Redresse-toi et marche (samedi, 12 avril 2014)

J'ai toujours imaginé confusément qu'il est possible, au cours d'une journée sans histoire, de prendre une décision qui transforme notre vie en profondeur, une décision après laquelle la vie quotidienne et l'image de soi est métamorphosée, et j'ai toujours rêvé de le vivre.

Il y a un an, jour pour jour, je me suis éveillée, insouciante et obscure, et le soir, je me suis couchée, épuisée d'avoir trop bu et trop parlé, mais inconsciente que ma vie serait différente désormais, ou, en tout cas, qu'elle serait transformée par une rencontre faite au cours du dîner. Mais je n'avais pas pris de décision, ce jour ; ou du moins, je n'avais pas pris la décision consciente de me transformer et de transformer ma vie. C'est le hasard peut-être, ou peut-être autre chose que le hasard, qui a pris en charge mon destin.

Aujourd'hui, je voudrais prendre la décision consciente de modifier en profondeur, non le cours de mon existence, car j'ai un cap et je navigue à vue, mais de changer radicalement mon expérience du monde.

Je voudrais que se modifie la manière que j'ai de me lever le matin, d'appréhender le jour qui commence, de me regarder moi-même et de regarder les autres. Je voudrais éprouver des émotions, des sensations différentes de celles que j'éprouve au cours des jours actuellement et depuis un certain temps. Que les émotions agréables se multiplient, que les sensations désagréables deviennent de moins en moins nombreuses, et surtout, avoir la surprise de considérer le monde d'une nouvelle manière.

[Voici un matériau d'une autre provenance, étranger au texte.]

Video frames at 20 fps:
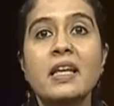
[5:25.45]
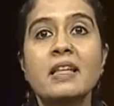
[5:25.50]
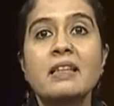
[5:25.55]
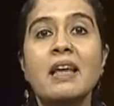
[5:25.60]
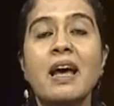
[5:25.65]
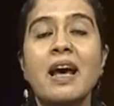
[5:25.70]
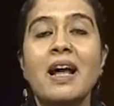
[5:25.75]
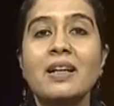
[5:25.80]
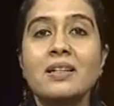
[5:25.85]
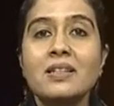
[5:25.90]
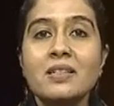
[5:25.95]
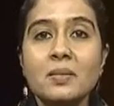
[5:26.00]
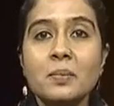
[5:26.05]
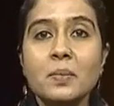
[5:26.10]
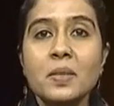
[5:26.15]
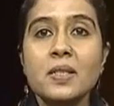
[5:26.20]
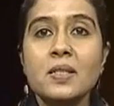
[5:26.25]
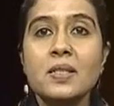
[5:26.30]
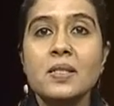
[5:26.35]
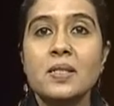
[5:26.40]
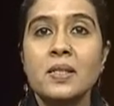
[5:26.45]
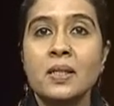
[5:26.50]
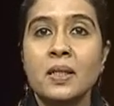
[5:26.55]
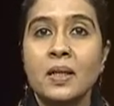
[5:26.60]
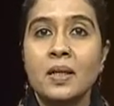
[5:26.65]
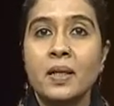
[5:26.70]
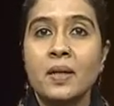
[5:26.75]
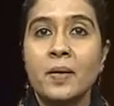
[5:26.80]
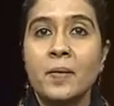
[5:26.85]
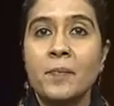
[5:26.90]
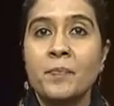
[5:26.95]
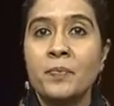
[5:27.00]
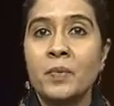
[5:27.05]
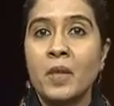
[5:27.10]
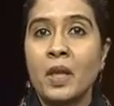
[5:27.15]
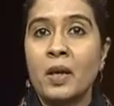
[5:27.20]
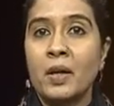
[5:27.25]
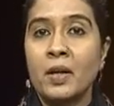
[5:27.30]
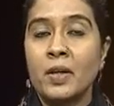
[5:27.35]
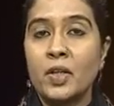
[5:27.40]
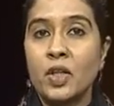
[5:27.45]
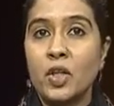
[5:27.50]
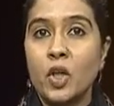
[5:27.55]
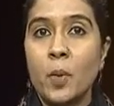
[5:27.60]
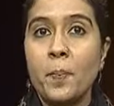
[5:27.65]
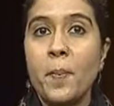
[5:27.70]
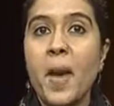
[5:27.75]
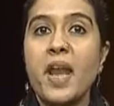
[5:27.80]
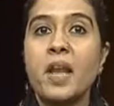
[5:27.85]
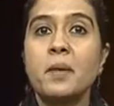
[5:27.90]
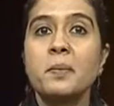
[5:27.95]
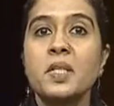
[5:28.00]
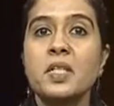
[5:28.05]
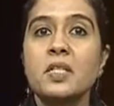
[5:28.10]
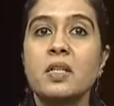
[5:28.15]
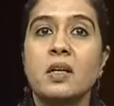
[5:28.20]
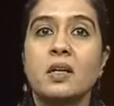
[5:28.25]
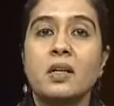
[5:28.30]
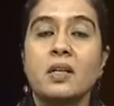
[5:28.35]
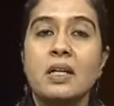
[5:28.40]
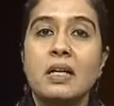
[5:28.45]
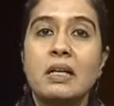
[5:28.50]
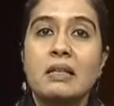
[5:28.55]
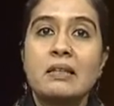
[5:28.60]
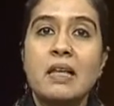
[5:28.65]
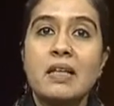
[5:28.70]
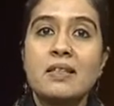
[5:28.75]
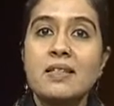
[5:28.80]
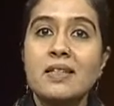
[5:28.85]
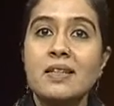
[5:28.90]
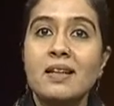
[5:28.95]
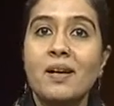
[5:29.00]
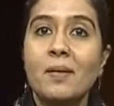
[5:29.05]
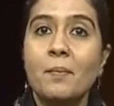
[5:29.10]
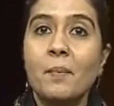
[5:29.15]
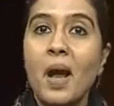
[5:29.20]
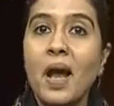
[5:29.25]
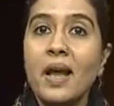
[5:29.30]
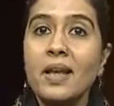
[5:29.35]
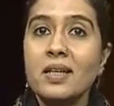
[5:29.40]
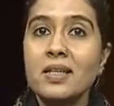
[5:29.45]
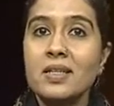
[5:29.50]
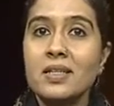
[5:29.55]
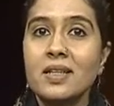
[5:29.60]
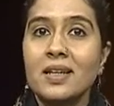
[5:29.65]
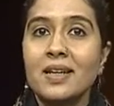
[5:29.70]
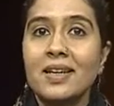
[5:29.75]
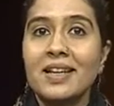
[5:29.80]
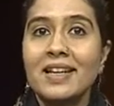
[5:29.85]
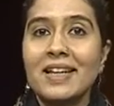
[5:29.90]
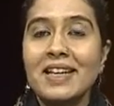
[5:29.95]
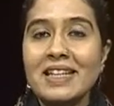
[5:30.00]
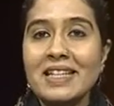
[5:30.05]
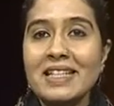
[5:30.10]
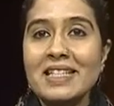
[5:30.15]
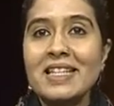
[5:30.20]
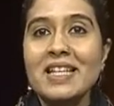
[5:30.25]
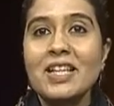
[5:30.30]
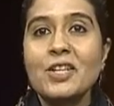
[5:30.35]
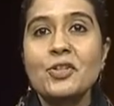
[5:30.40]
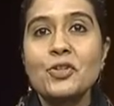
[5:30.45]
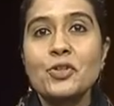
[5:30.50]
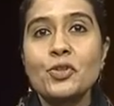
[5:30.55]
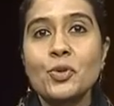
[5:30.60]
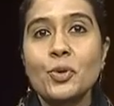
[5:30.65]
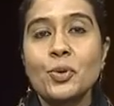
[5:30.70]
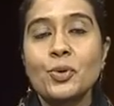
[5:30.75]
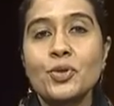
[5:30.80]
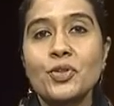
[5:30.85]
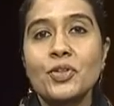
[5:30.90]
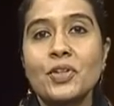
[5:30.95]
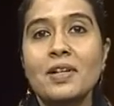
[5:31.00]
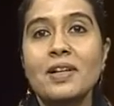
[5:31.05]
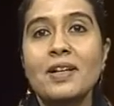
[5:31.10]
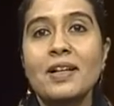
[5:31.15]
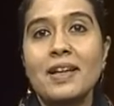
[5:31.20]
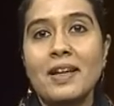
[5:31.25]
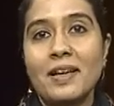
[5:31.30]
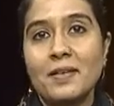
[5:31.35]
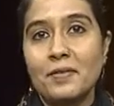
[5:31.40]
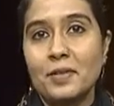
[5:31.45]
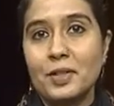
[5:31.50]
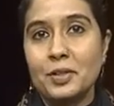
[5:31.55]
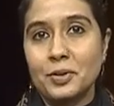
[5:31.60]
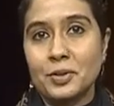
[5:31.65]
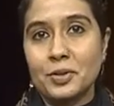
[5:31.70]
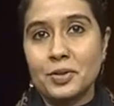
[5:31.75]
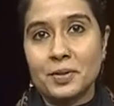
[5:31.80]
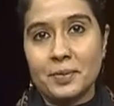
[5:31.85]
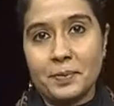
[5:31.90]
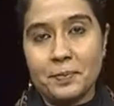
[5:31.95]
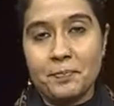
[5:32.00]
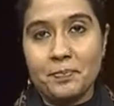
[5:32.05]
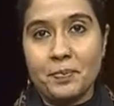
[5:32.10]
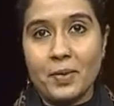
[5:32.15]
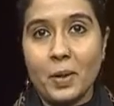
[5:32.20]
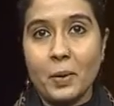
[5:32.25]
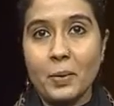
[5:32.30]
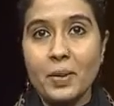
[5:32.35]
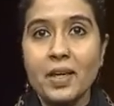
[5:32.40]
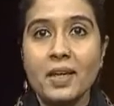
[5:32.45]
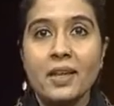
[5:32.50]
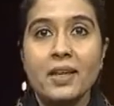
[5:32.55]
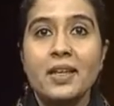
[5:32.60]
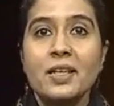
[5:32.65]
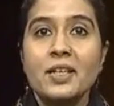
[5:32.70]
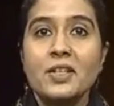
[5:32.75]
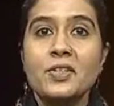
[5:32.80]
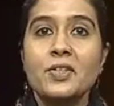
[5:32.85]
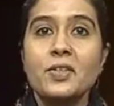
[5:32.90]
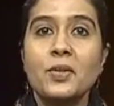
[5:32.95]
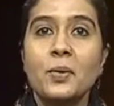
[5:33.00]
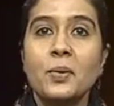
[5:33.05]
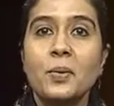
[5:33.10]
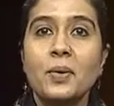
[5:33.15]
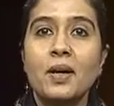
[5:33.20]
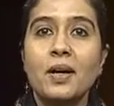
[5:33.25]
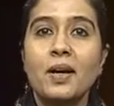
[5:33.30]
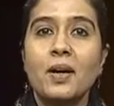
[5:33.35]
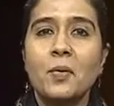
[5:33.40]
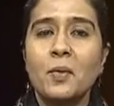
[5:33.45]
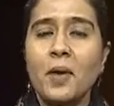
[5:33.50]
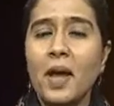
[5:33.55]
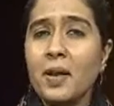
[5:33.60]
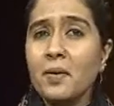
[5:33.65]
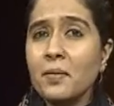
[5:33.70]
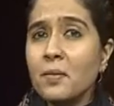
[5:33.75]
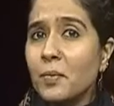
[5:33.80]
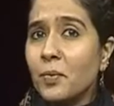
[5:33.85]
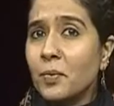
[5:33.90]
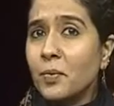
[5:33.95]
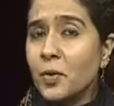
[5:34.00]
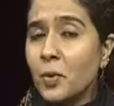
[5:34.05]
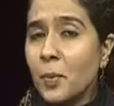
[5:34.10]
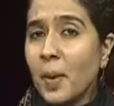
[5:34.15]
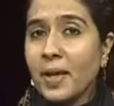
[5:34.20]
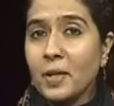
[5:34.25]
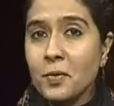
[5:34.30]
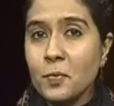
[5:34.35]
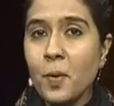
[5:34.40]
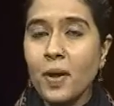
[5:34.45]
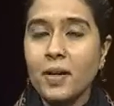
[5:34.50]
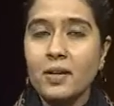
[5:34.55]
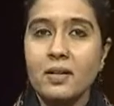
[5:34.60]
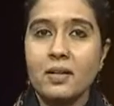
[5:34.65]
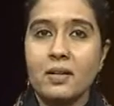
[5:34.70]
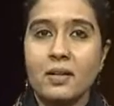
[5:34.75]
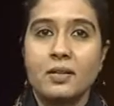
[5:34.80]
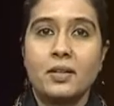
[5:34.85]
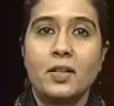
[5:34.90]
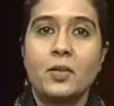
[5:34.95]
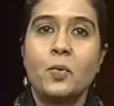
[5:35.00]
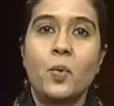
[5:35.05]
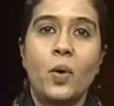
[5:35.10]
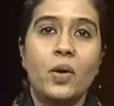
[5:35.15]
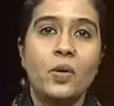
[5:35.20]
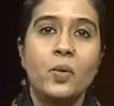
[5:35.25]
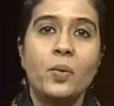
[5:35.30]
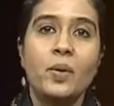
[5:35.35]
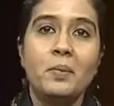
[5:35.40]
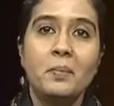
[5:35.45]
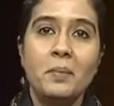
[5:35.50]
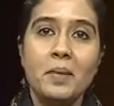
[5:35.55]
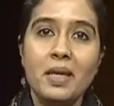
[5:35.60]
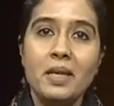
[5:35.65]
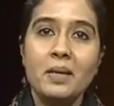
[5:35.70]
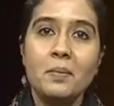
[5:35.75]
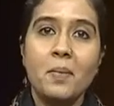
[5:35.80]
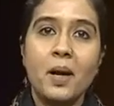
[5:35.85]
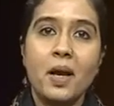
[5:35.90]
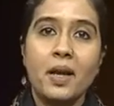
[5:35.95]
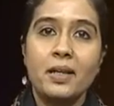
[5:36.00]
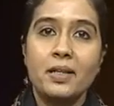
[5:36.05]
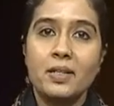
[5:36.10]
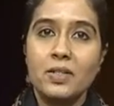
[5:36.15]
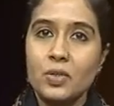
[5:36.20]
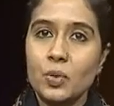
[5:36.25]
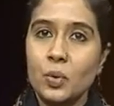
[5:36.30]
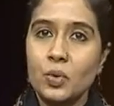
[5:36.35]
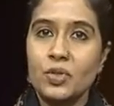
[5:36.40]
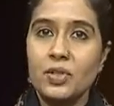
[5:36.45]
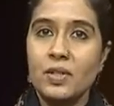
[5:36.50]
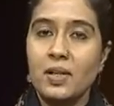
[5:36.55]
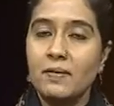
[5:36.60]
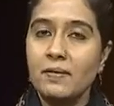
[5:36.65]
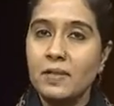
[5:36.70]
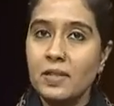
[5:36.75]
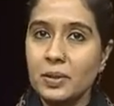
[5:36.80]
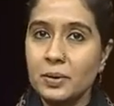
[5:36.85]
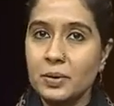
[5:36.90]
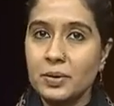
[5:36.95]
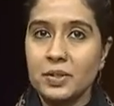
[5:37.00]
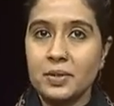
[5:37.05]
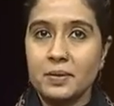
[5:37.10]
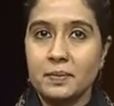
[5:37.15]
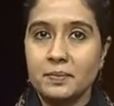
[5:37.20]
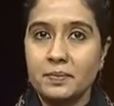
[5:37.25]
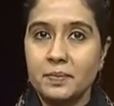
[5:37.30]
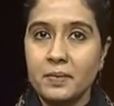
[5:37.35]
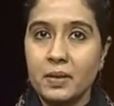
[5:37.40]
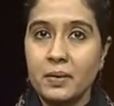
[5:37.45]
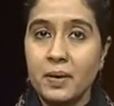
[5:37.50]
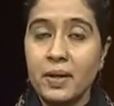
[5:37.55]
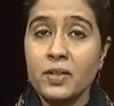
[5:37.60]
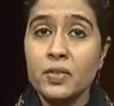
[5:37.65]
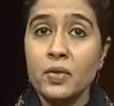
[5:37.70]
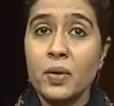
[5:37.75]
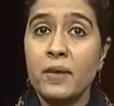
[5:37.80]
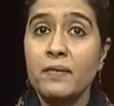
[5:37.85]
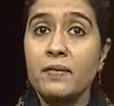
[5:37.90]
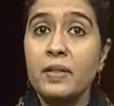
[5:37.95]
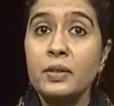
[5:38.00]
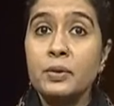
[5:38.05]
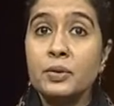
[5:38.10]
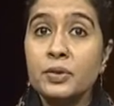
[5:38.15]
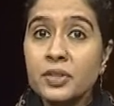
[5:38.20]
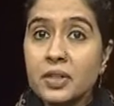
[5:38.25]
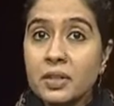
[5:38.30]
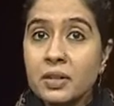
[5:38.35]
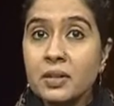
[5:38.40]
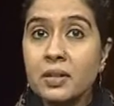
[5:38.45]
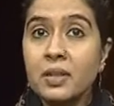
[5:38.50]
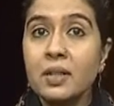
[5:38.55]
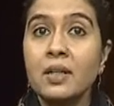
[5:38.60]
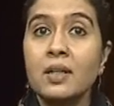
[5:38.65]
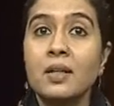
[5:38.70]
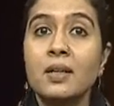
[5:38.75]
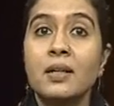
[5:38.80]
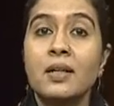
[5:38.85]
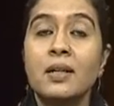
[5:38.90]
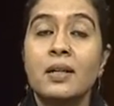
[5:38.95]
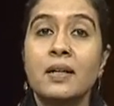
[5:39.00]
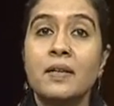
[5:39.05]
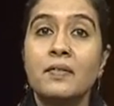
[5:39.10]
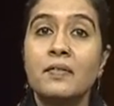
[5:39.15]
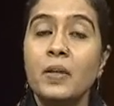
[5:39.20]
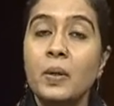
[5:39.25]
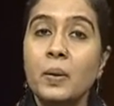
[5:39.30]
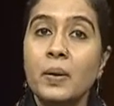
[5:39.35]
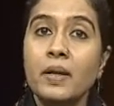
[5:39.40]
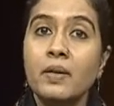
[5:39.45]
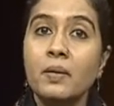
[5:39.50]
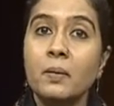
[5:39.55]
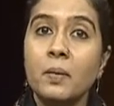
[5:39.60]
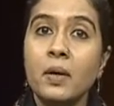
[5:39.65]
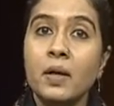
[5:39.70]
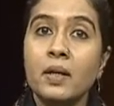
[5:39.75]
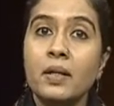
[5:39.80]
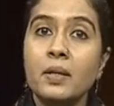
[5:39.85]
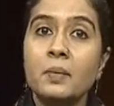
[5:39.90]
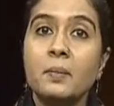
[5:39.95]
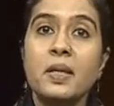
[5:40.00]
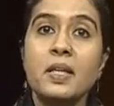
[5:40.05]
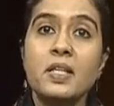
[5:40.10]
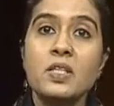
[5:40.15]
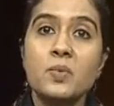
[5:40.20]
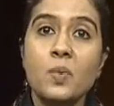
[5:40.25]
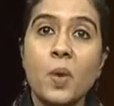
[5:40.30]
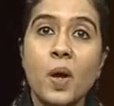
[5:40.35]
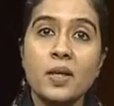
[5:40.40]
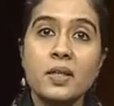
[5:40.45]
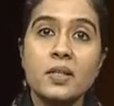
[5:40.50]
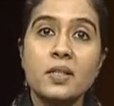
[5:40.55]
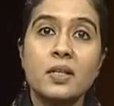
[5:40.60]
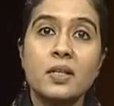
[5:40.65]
The ultimate, um, uh, you know, parameter that's in our mind is social evolution. Okay, so uh, and you might wonder that what do we mean by social evolution, right? So evolution, if you look at the word, it means what?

Un jour, au cours d'une messe presque clandestine dans la crypte de Saint-Sulpice à Paris, j'ai chuchoté en conversant avec mon voisin de banc. C'était un homme qui avait étudié l'astrophysique, et tenait une chaire d'encadrement des études dans un centre de recherches de la vallée des cerveaux de l'Île -de-France. Après une longue et chahuteuse vie de patachon en compagnie d'autres hommes, il se convertissait au catholicisme. A cet effet, il étudiait les langues des évangiles, le grec écrit et les langue araméenne et hébreu que ce grec traduisait. Il me rappela l'absence de la découpe du temps en "passé", "présent" et "futur" dans ces langues de Palestine, qui préfèrent distinguer l'accompli de l'inaccompli sans poser les faits à notre manière sur une ligne chronologique. Il est donc possible d'interpréter les textes de l'évangile sans faire cette distinction si nette entre le présent de la vie du Christ (et de notre vie à tous) et l'avenir au ciel, après cette vie terrestre. En outre, dans les textes évangéliques, le même mot est utilisé pour dire « se redresser » et « ressusciter ». Dans le texte source, le même mot est employé dans les phrases « lève toi et marche » et « ressusciter d'entre les morts ». Dès lors, une interprétation possible de la Bonne Nouvelle est que c'est aujourd'hui et ici que nous devons ressusciter ; sans attendre la mort physique. De même, c'est ici et aujourd'hui que nous mourons : il n'est pas nécessaire d'expirer pour rendre l'âme ! Et si, plutôt que de capitaliser des actions en vue d'un salut ultime, il était possible d'être sauvé hic et nunc ? Car sur sa croix, on nous lit qu'Il prononça : « Ce soir, tu seras avec moi en paradis ». Mais quelle heure était-il ? En latin, Saint-Jérôme avait traduit par hodie eris, aujourd'hui tu seras avec moi... Et si la traduction de l'inaccompli « tu seras » n'était pas un futur projeté, mais un présent imminent ?

Depuis cette conversation volée au cours d'un office quasi-clandestin d'un sous-sol parisien, j'attends le jour de ma résurrection. Car il ne suffit pas de dire lève-toi et marche, encore faut-il l'agir. Aujourd'hui, 12 avril 2014, je voudrais que le verbe de la résurrection se fasse enfin chair.

Il est 15h09 et je décide que ma vie est profondément et instantanément transformée.

Sourire à l'insaisissable à portée de main, en recevoir de doux éclats.